→ What the task requires
Please give every record below again exactly, and keep the pictures out.

(Stored dataset items)
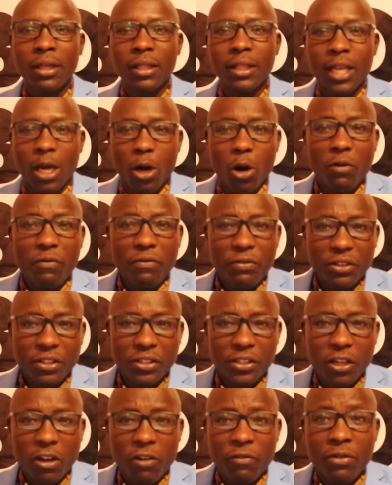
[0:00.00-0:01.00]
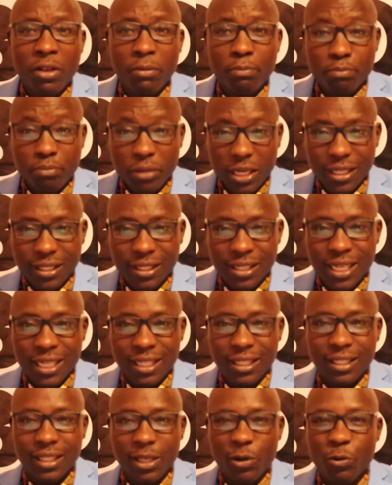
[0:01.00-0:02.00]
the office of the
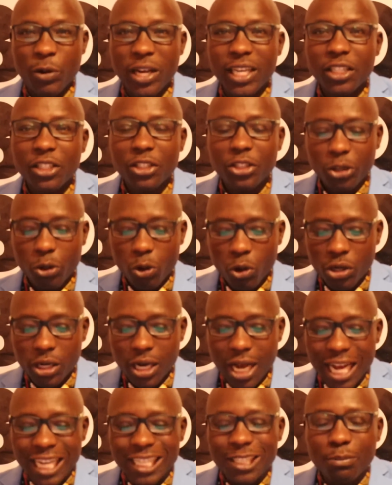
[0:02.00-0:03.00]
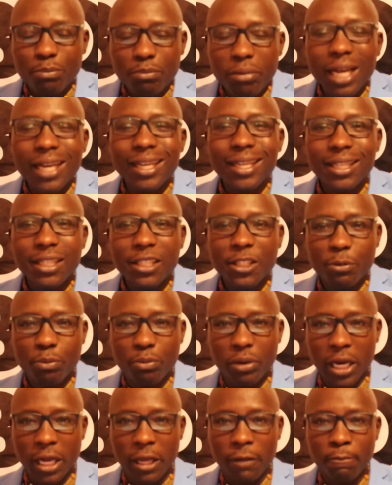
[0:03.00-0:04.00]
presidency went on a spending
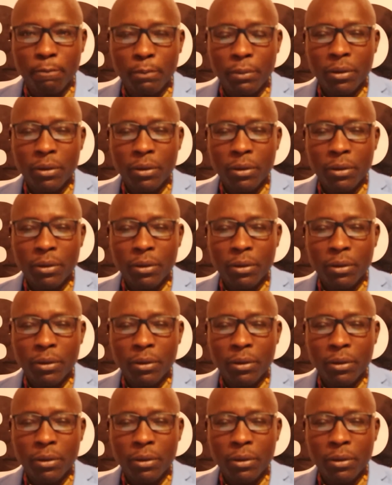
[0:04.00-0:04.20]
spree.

→ Solution below
[0:00.00-0:01.00]
[0:01.00-0:02.00]
the office of the
[0:02.00-0:03.00]
[0:03.00-0:04.00]
presidency went on a spending
[0:04.00-0:04.20]
spree.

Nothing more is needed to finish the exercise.